14. Excel Skills for Business Specialization – Macquarie University
Location: Online (Self-paced)
Cost/Stipend: Free to audit; optional paid certificate available
Program Dates: Rolling enrollment
Application Deadline: None
Eligibility: Beginner to intermediate; basic computer familiarity recommended
The Excel Skills for Business Specialization, offered by Macquarie University, helps you build one of the most practical and widely demanded skills in business: spreadsheet proficiency. Across four courses, viz. Essentials, Intermediate I, Intermediate II, and Advanced, you begin by learning how to navigate the Excel interface, enter and format data, and use formulas and functions to perform calculations. As you progress, you develop more advanced capabilities such as data validation, error checking, financial forecasting, conditional logic, dashboard creation, and automation techniques. You are not just watching tutorials but actively building and refining spreadsheets, developing the confidence you can use in academic and professional settings.

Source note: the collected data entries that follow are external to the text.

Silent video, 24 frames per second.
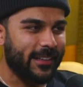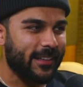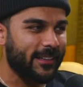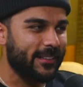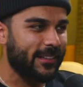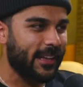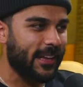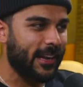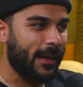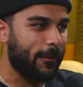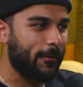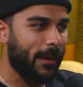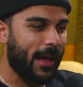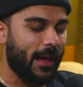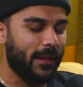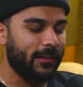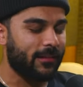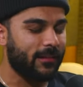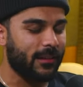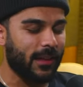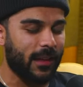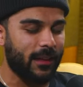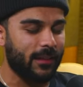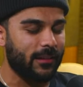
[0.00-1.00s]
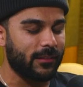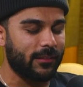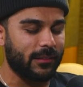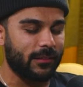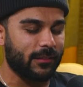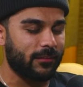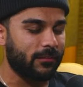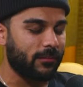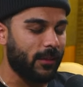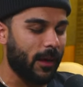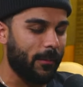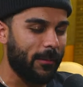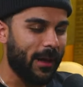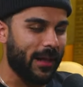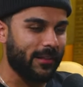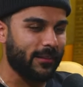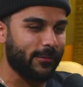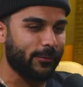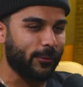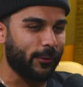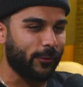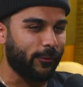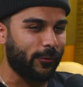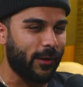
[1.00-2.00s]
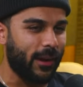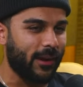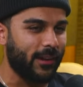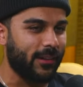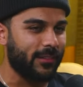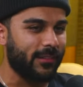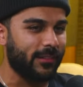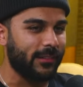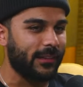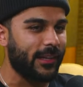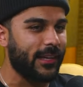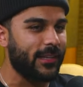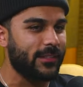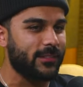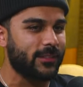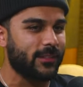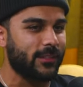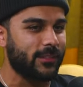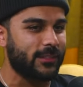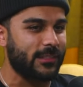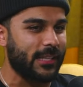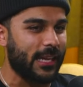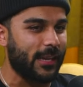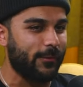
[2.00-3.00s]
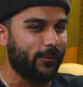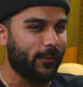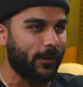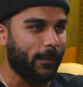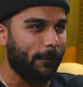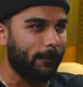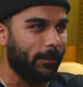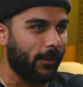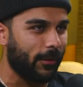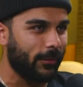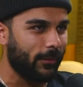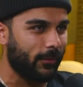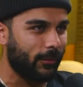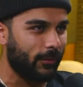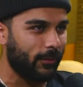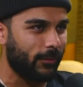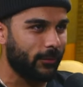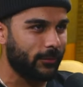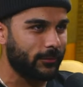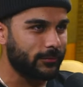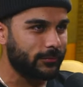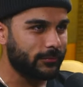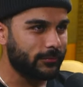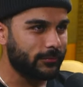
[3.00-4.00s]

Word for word: is and I'm it's not I'm asking for a friend. Is the laser safe on a butthole?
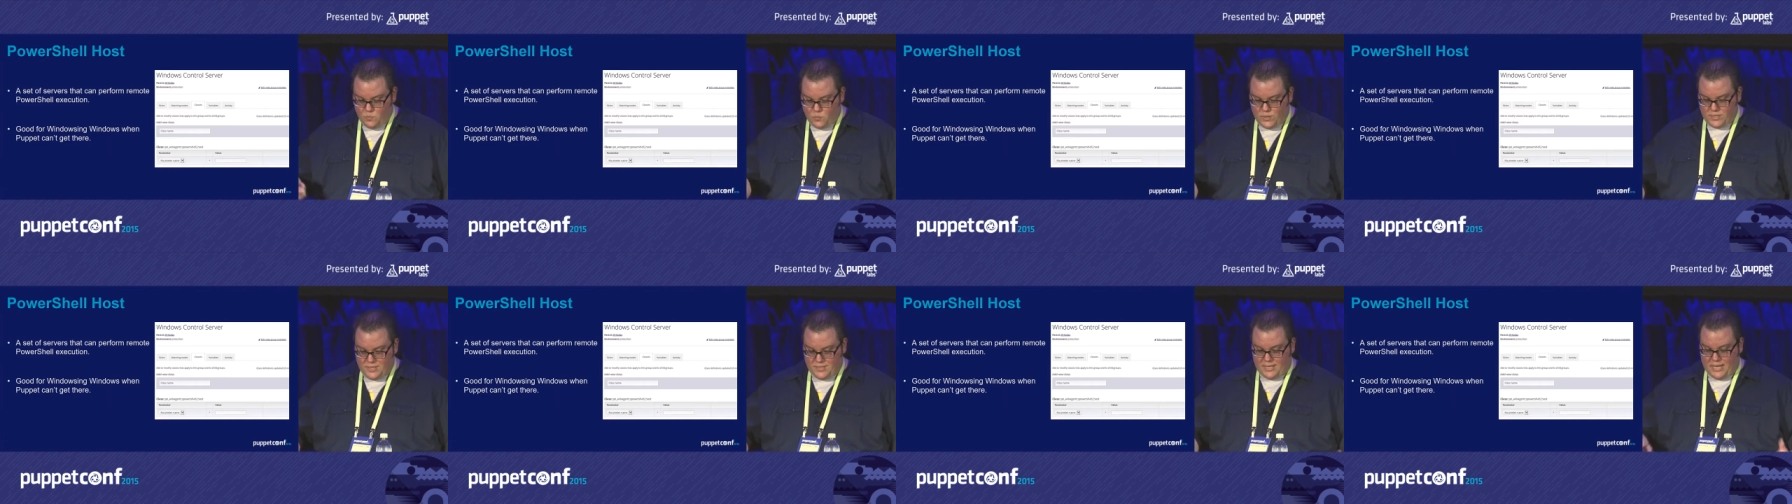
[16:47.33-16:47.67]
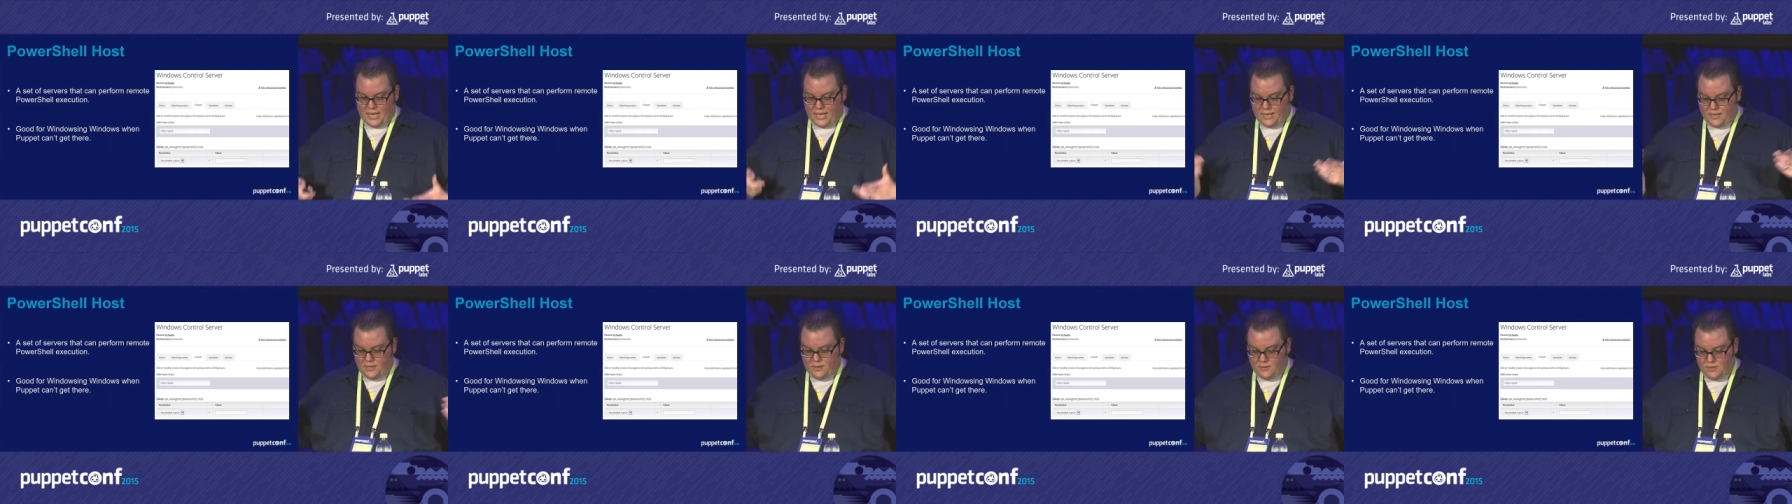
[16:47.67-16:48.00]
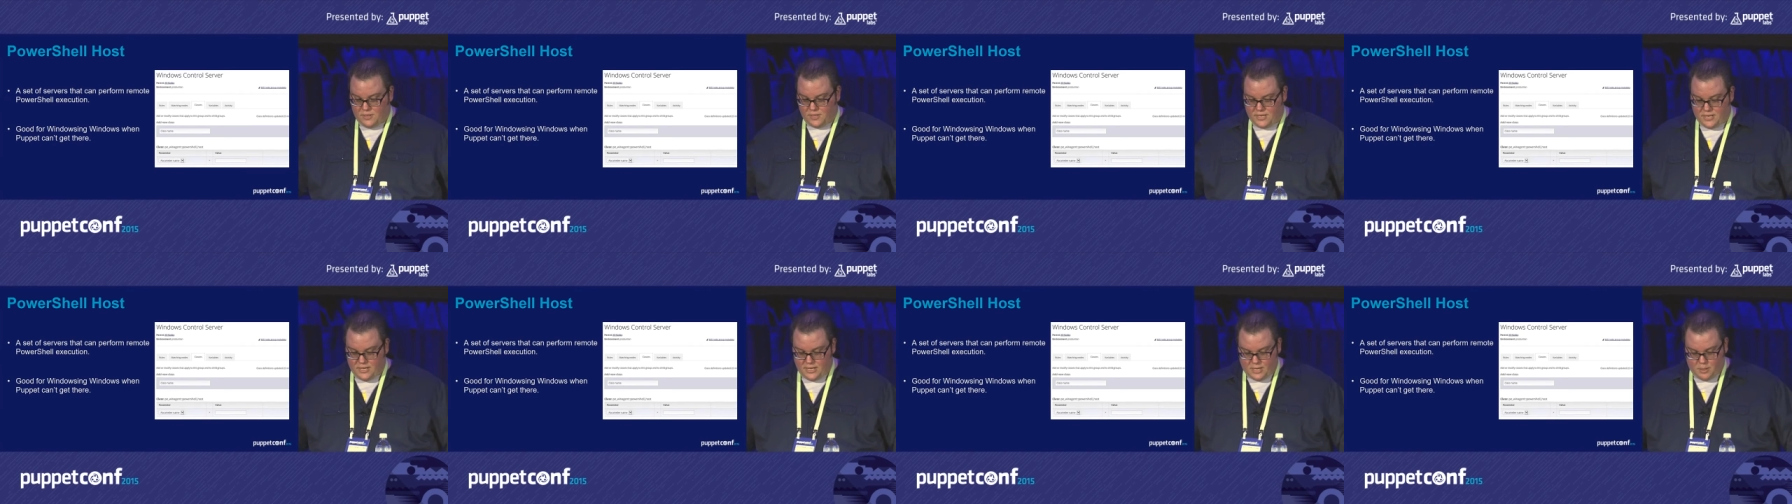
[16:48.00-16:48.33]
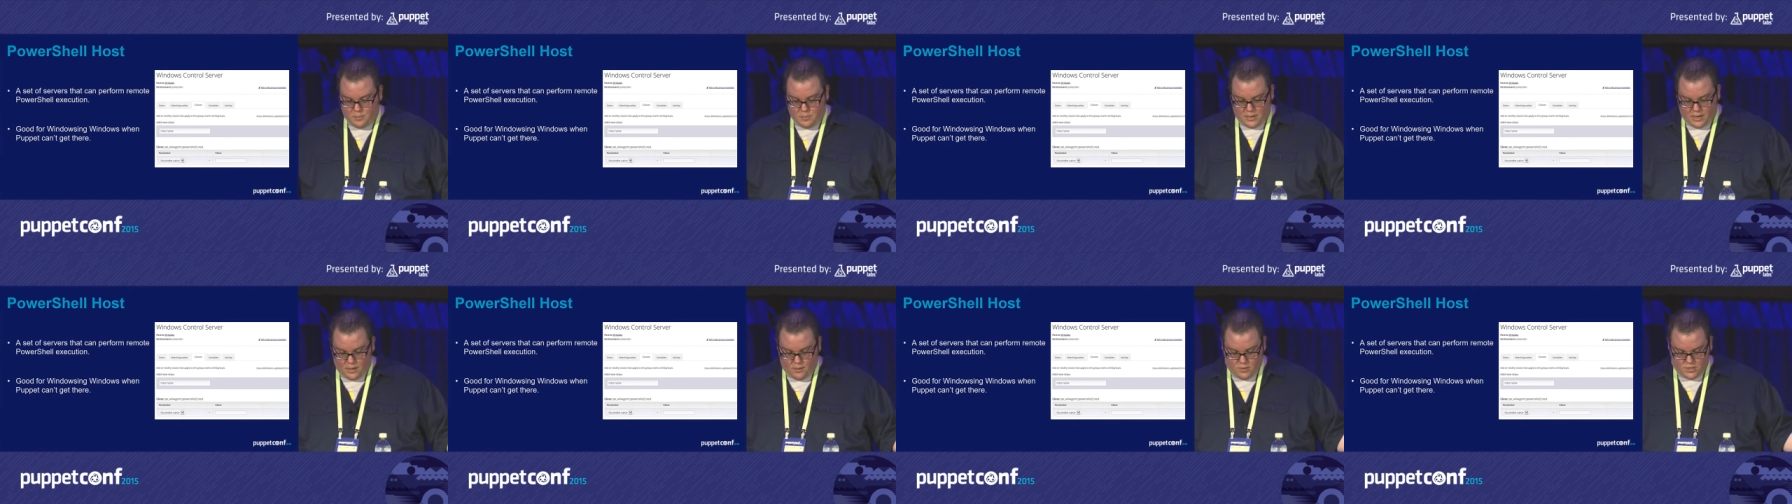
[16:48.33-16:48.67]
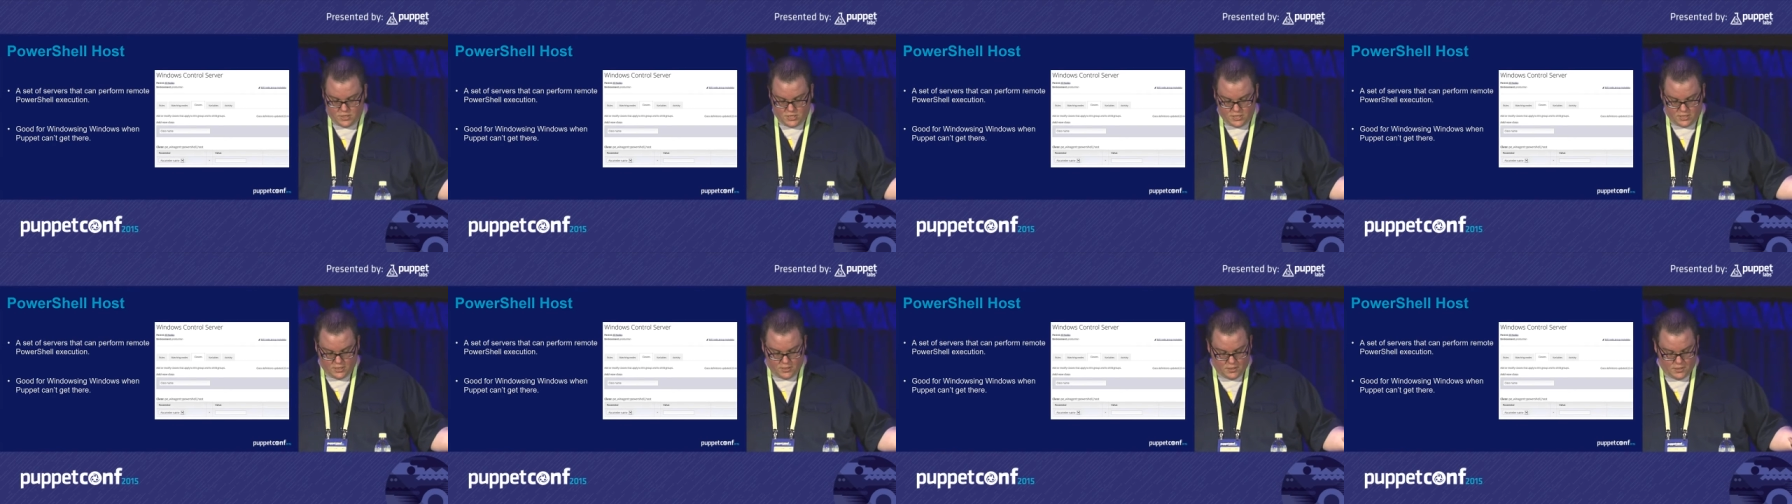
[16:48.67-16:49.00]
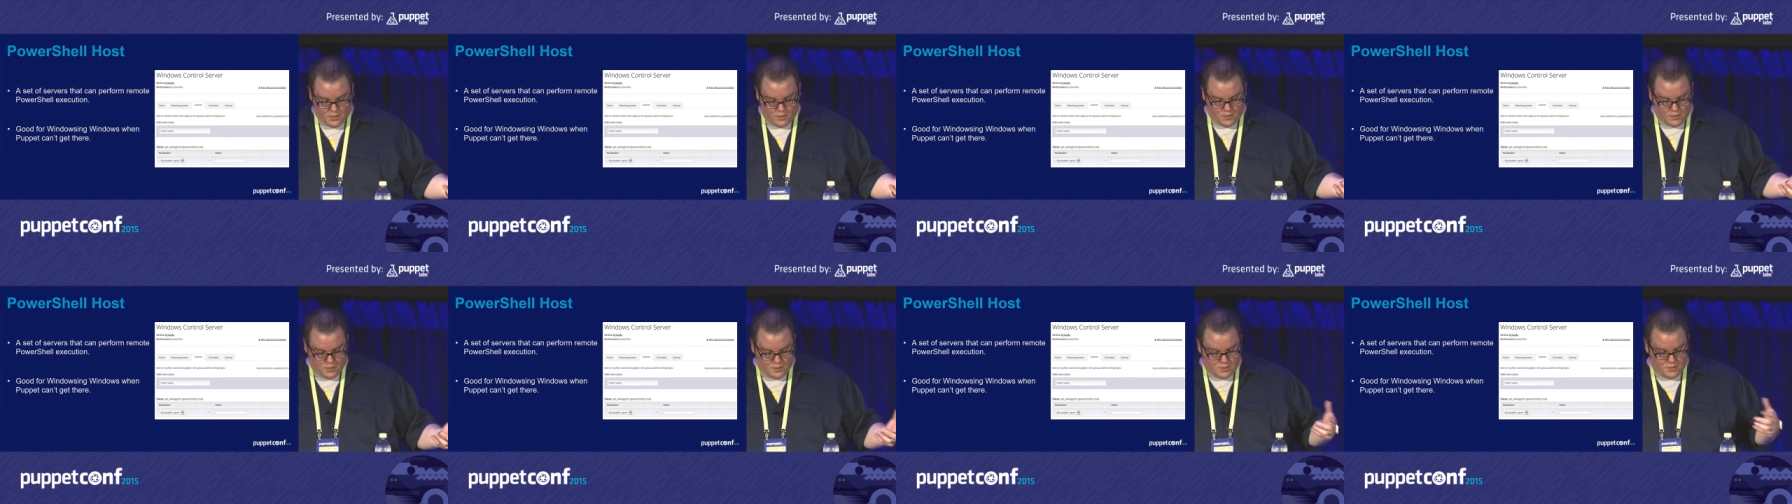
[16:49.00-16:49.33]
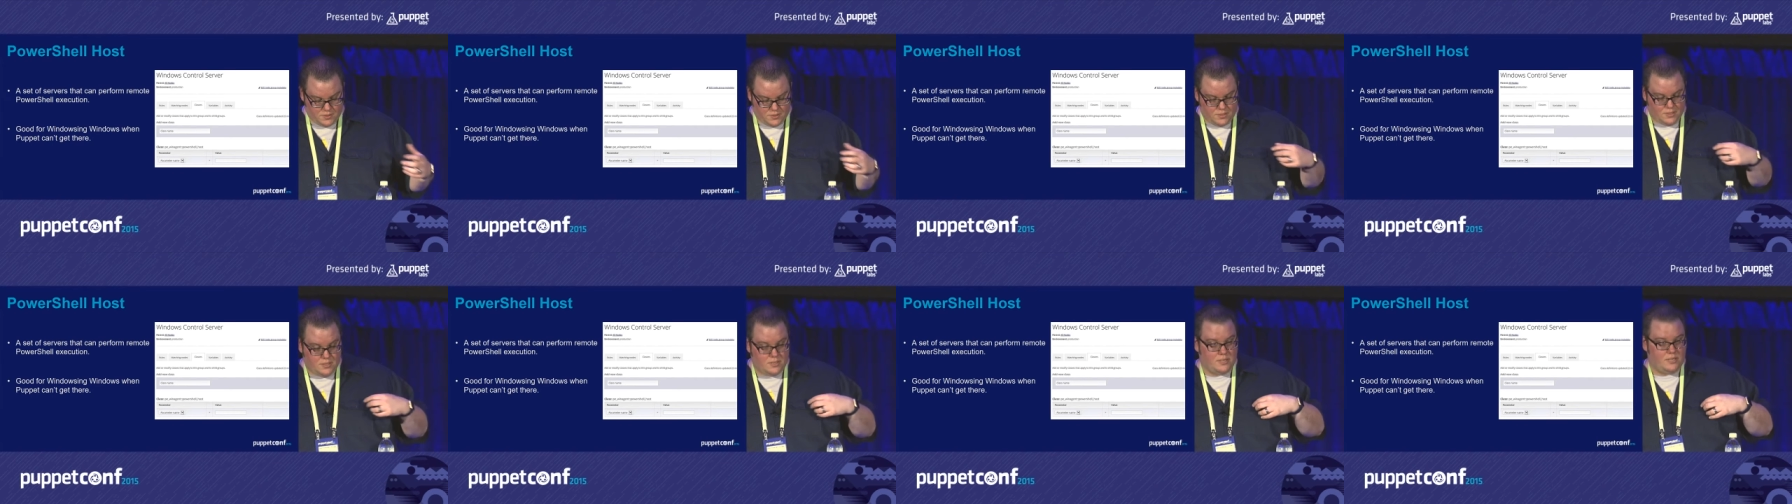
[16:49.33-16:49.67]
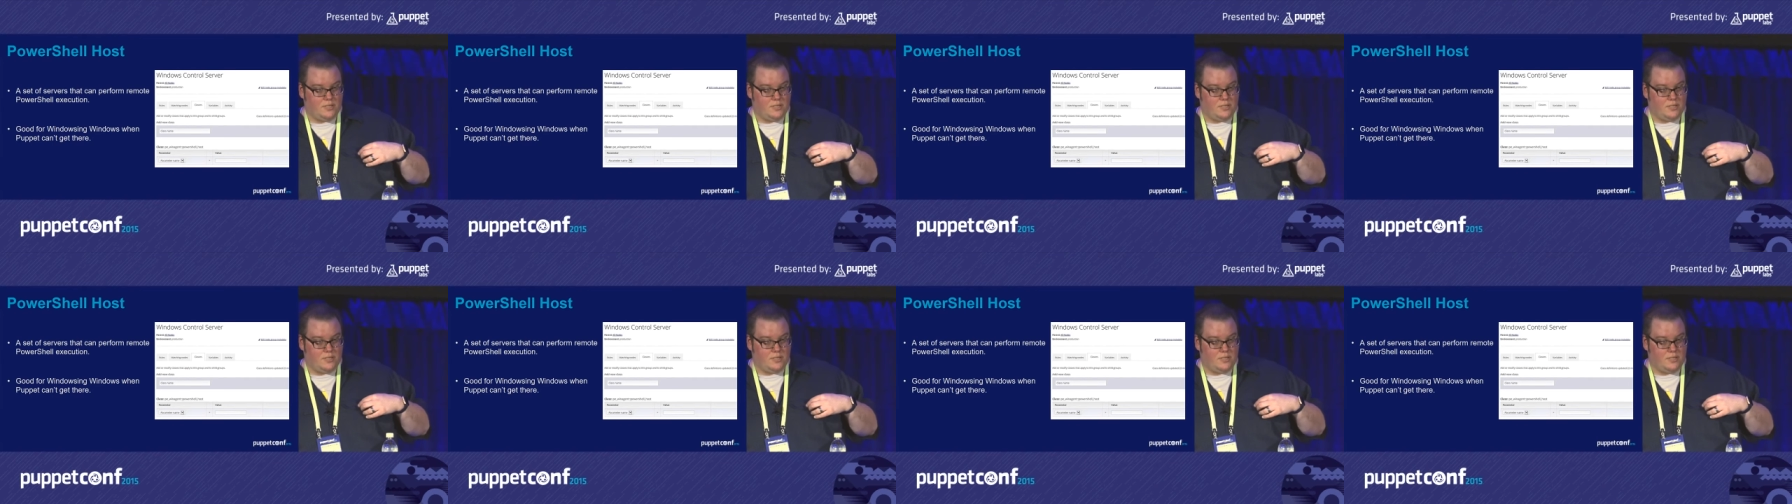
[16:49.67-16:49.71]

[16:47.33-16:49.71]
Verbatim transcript: with that, you're looking at a PowerShell host.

15. Business Analytics Specialization – University of Pennsylvania
Location: Online (Self-paced)
Cost/Stipend: Free to audit; optional paid certificate available
Program Dates: Rolling enrollment
Application Deadline: None
Eligibility: Beginner level; no prior analytics experience required
The Business Analytics Specialization from the University of Pennsylvania introduces you to data-driven decision-making across core business functions. You begin with Customer Analytics, where you explore how companies interpret purchasing behavior and segment markets. In Operations Analytics, you model supply and demand scenarios to improve efficiency. People Analytics explores how data informs recruitment and performance evaluation, while Accounting Analytics connects financial statements to broader strategic insight. Throughout the specialization, you learn how analysts describe, predict, and prescribe actions using structured data. In the final Capstone Project, you apply your knowledge to interpret a real-world dataset and develop business strategy recommendations.